Ao contrário do que ainda pensam muitas boas almas empedernidamente otimistas, não há qualquer sinal de que a ditadura cubana está avançando rumo à democracia e ao respeito aos direitos humanos. Desde que assumiu o controle do Estado no lugar do irmão, Raúl Castro vem implementando algumas pequenas reformas cosméticas - os cubanos já podem frequentar hotéis antes reservados aos turistas estrangeiros e já podem comprar celulares -, mas, no plano das liberdades políticas, a situação não se moveu um só milímetro. Pelo contrário: há alguns dias, Raúl Castro promoveu um expurgo nas altas fileiras do regime cubano, destituindo algumas figuras políticas que certamente representavam uma ameaça a seu poder pessoal, como o ex-presidente do Conselho de Ministros, Carlos Lage, e o ex-ministro das relações exteriores, Felipe Pérez Roque, apontados por muitos como prováveis sucessores de Fidel e vistos por alguns como uma esperança de abertura do regime. Lage e Roque foram obrigados a se degradarem em público, em sessões humilhantes de "autocrítica", no pior estilo stalinista. É com esse mesmo tipo de regime político que Lula acha que não há nada na racionalidade humana que impeça os EUA de se reconciliarem.

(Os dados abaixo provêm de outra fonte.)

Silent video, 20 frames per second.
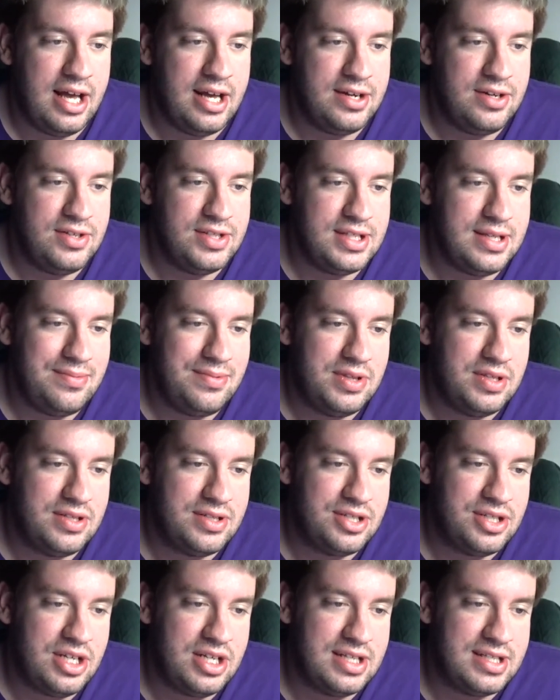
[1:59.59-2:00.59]
Do you sleep with your
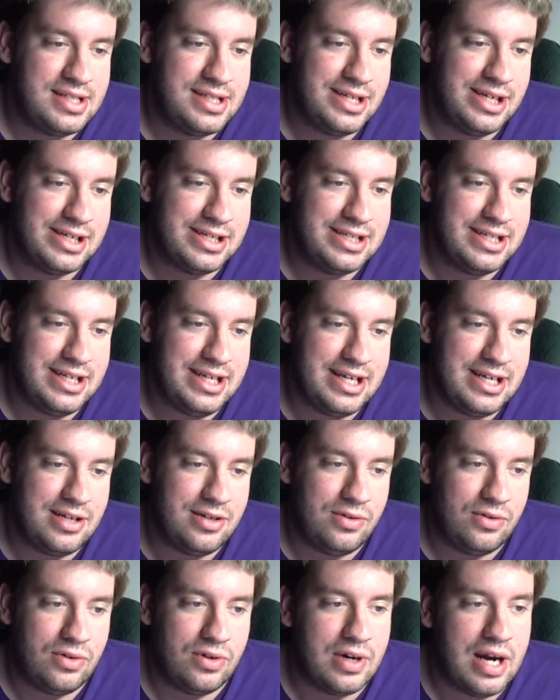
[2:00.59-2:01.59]
sheets tucked in
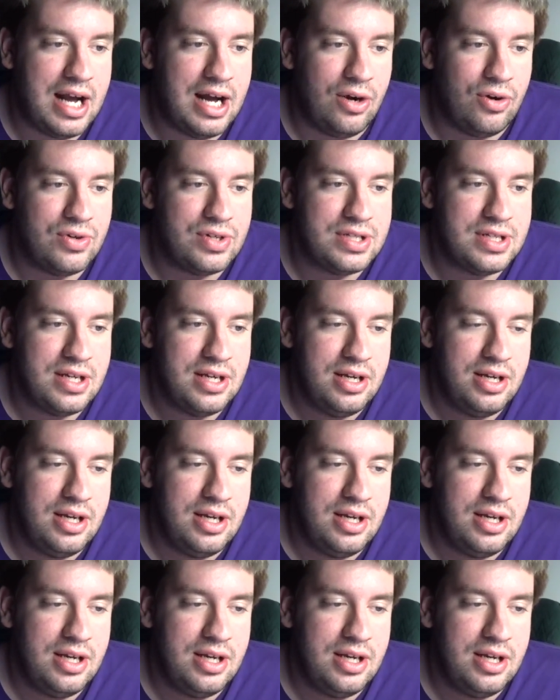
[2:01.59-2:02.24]
or out?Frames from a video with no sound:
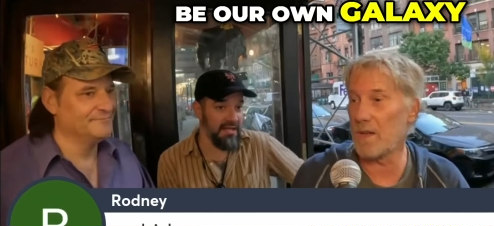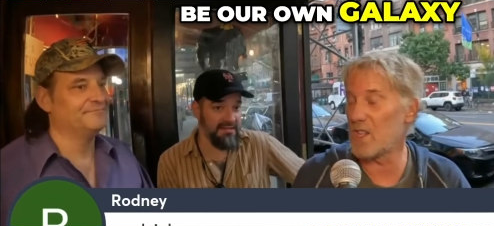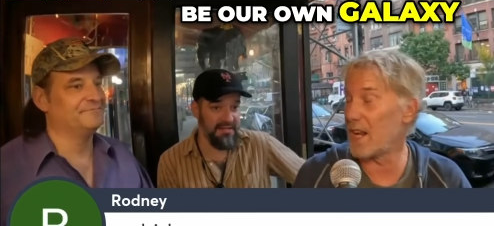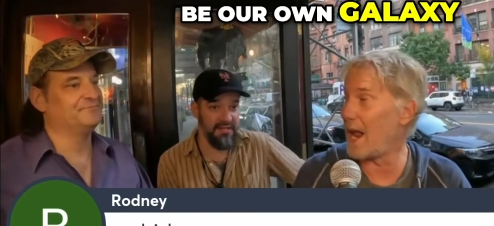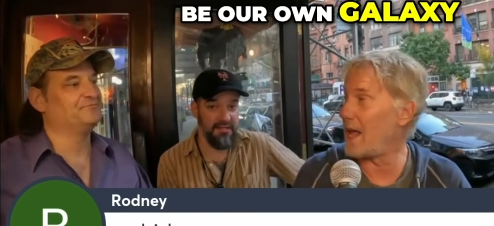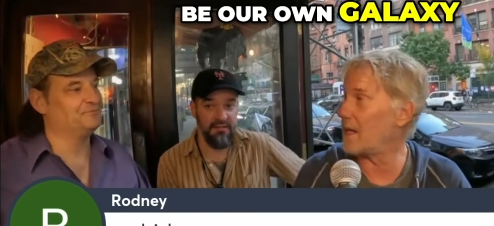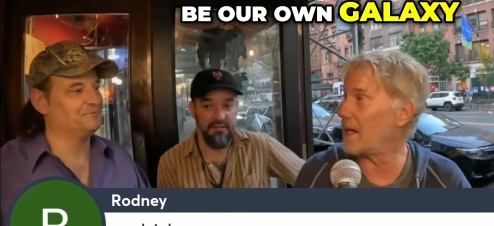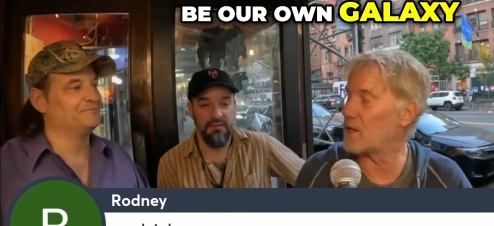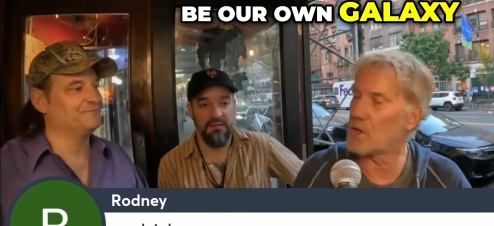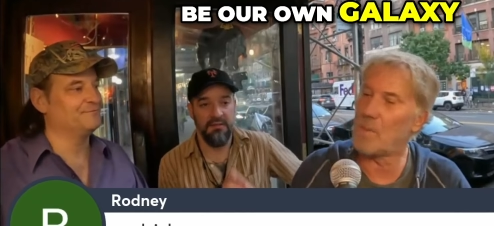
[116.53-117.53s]
Speaker 1: There's an
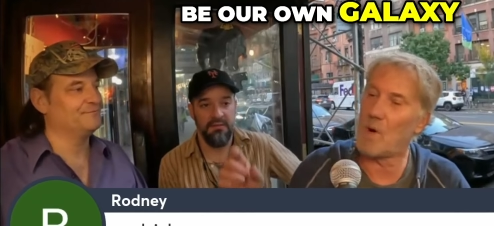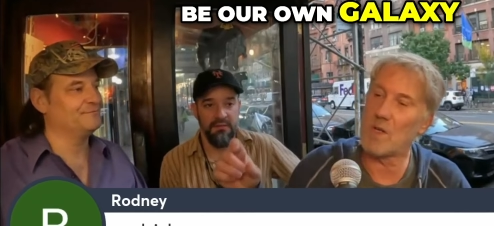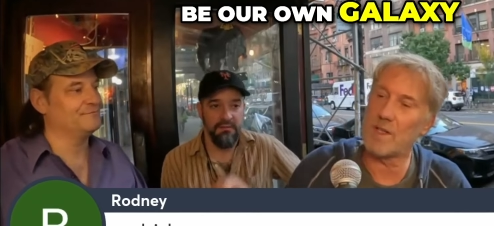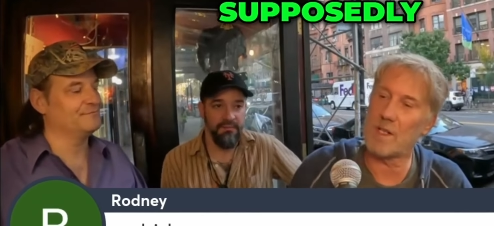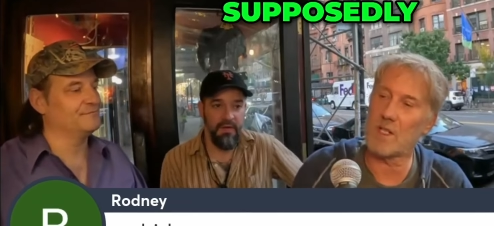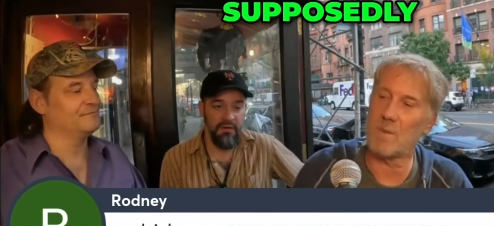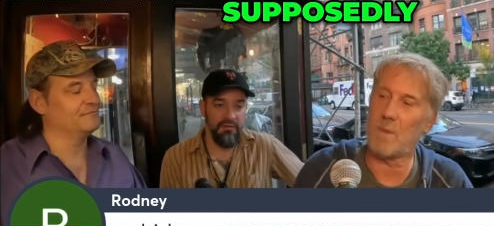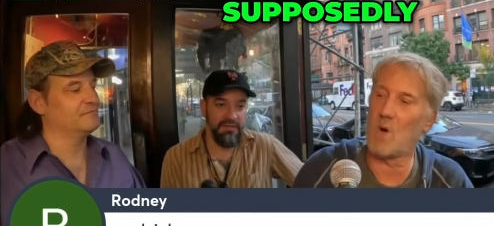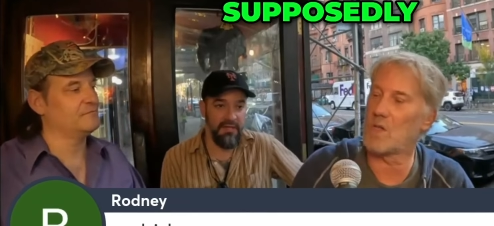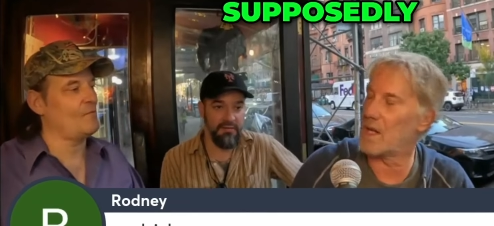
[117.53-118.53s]
alien.
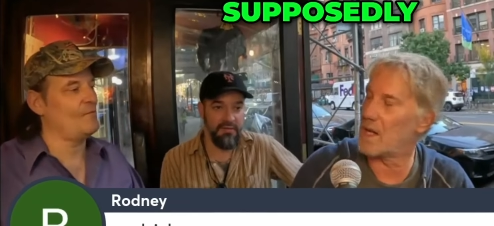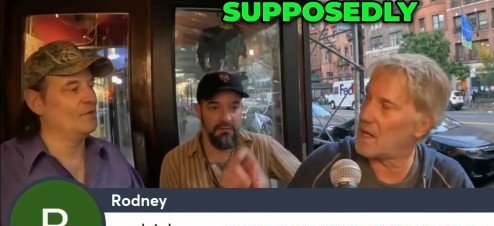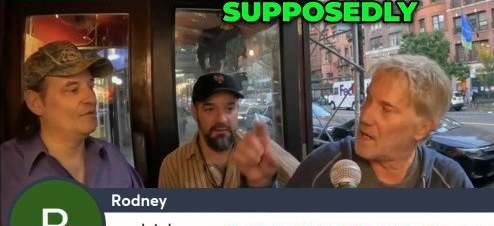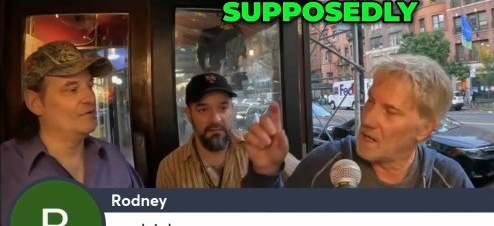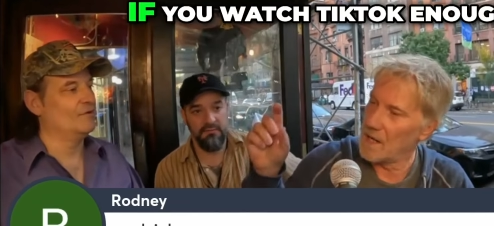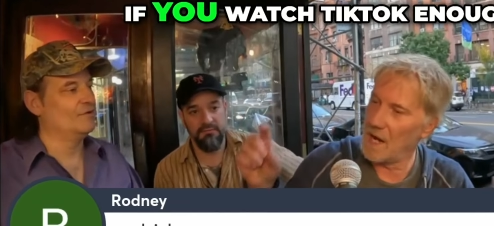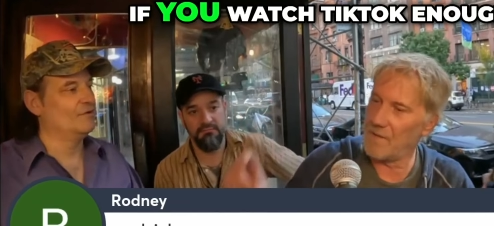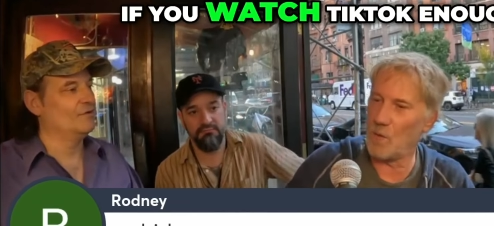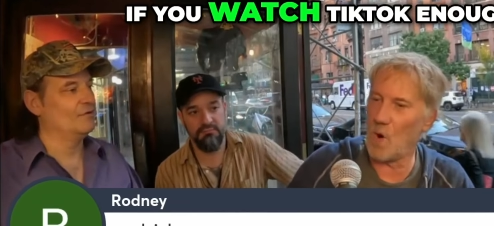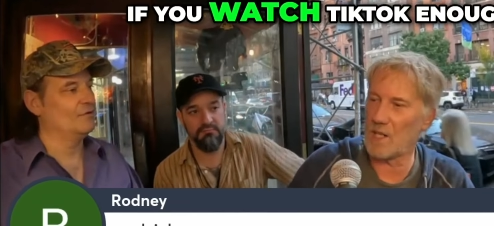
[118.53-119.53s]
supposedly, if you watch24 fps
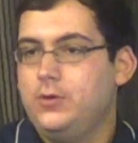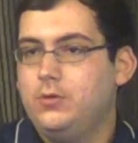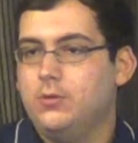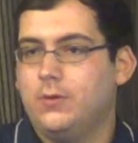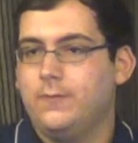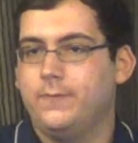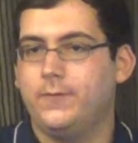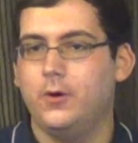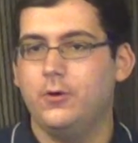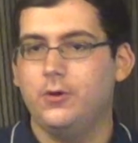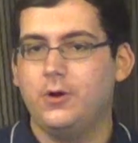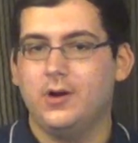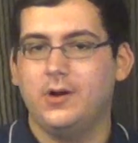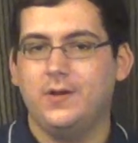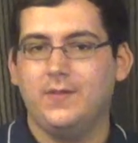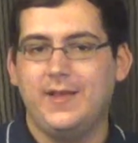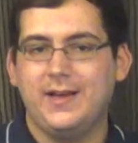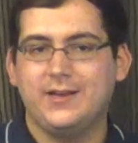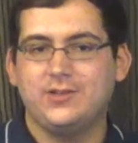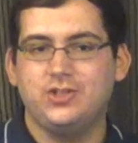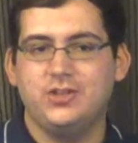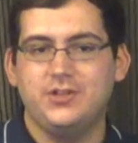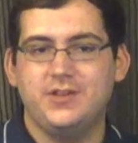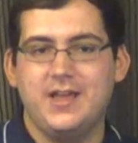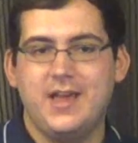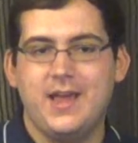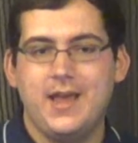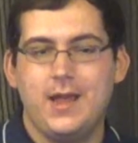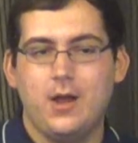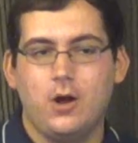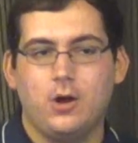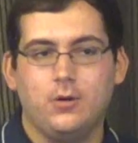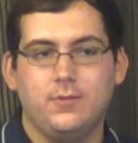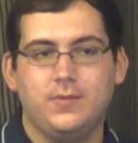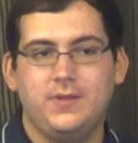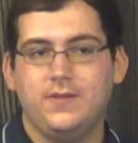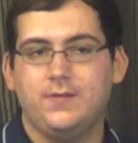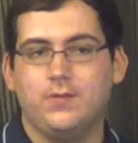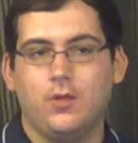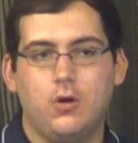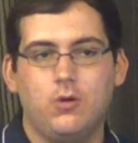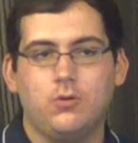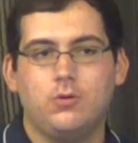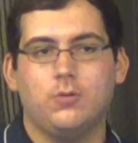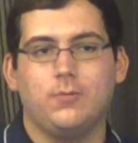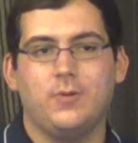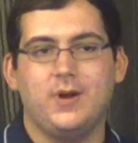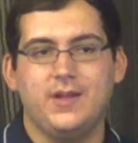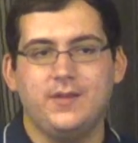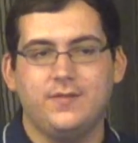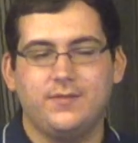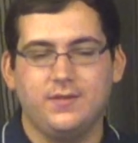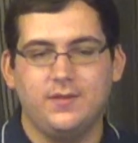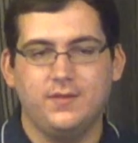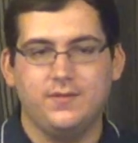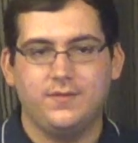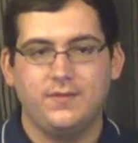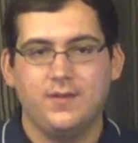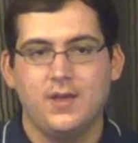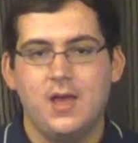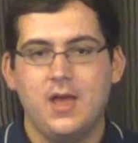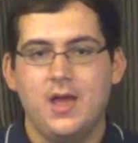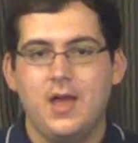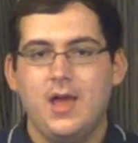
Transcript: your vote on election day are these local races,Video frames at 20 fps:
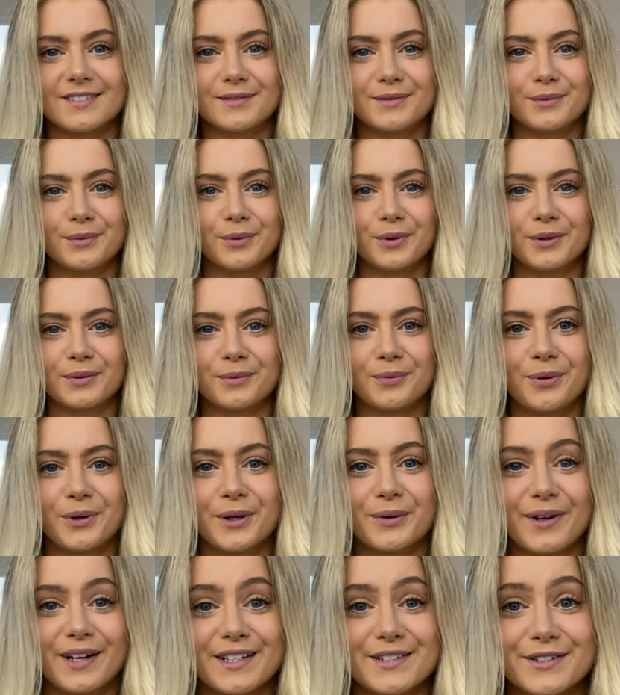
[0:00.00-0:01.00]
what do
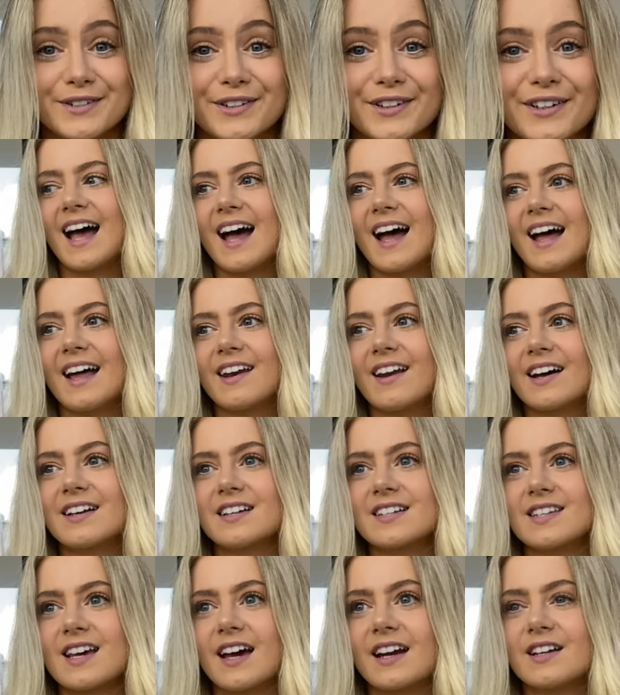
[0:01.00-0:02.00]
I do? And I
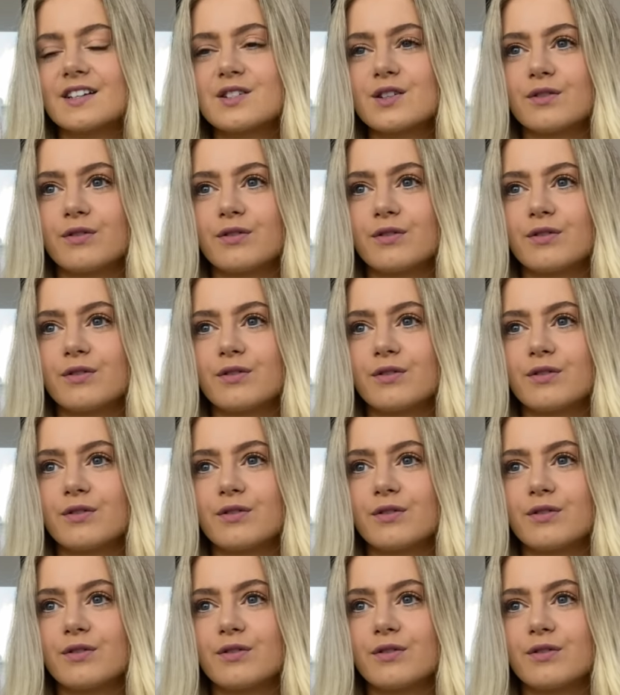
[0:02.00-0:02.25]
decided to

O fim do embargo dos EUA a Cuba é uma ideia cara a Lula. Foi a primeira coisa que ele pediu a Obama, assim que este foi eleito. O mesmo não pode ser dito de qualquer pedido por democracia na ilha. Se Lula se empenhasse em pedir o fim da censura e a liberdade para os presos políticos na ilha com o mesmo entusiasmo com que pede a Obama para levantar o embargo norte-americano à ilha, podem ter certeza: Cuba hoje já seria uma democracia.

Se depender de Lula, porém, isso não irá acontecer. Também, pudera: Lula e os irmãos Castro são velhos companheiros, participando juntos da mesma organização semiclandestina, semilegal, o FORO DE SÃO PAULO. Ambos os governos demonstraram toda sua sintonia em dezembro passado, na Costa do Sauípe, quando o governo Lula patrocinou a entrada de Cuba no Grupo do Rio sem mencionar, em momento algum, a palavra democracia. Daí a conclusão: as gestões de Lula junto a Obama em favor do restabelecimento EUA-Cuba não têm outra finalidade senão garantir a sobrevivência da tirania mais antiga do Hemisfério Ocidental. Nada mais do que isso.

É curioso como Lula adora falar contra o embargo dos EUA a Cuba e a favor do reatamento entre os dois países, mas nunca disse uma palavra sobre democracia ou direitos humanos na ilha caribenha. Talvez porque ele saiba, lá no íntimo, que enquanto os irmãos Castro estiverem dando as cartas na ilha-presídio, as esperanças de que Cuba se torne um dia uma democracia são mais do que remotas. Do ponto de vista da racionalidade humana, a probabilidade de isso acontecer é a mesma de um elefante voar tocando trombone.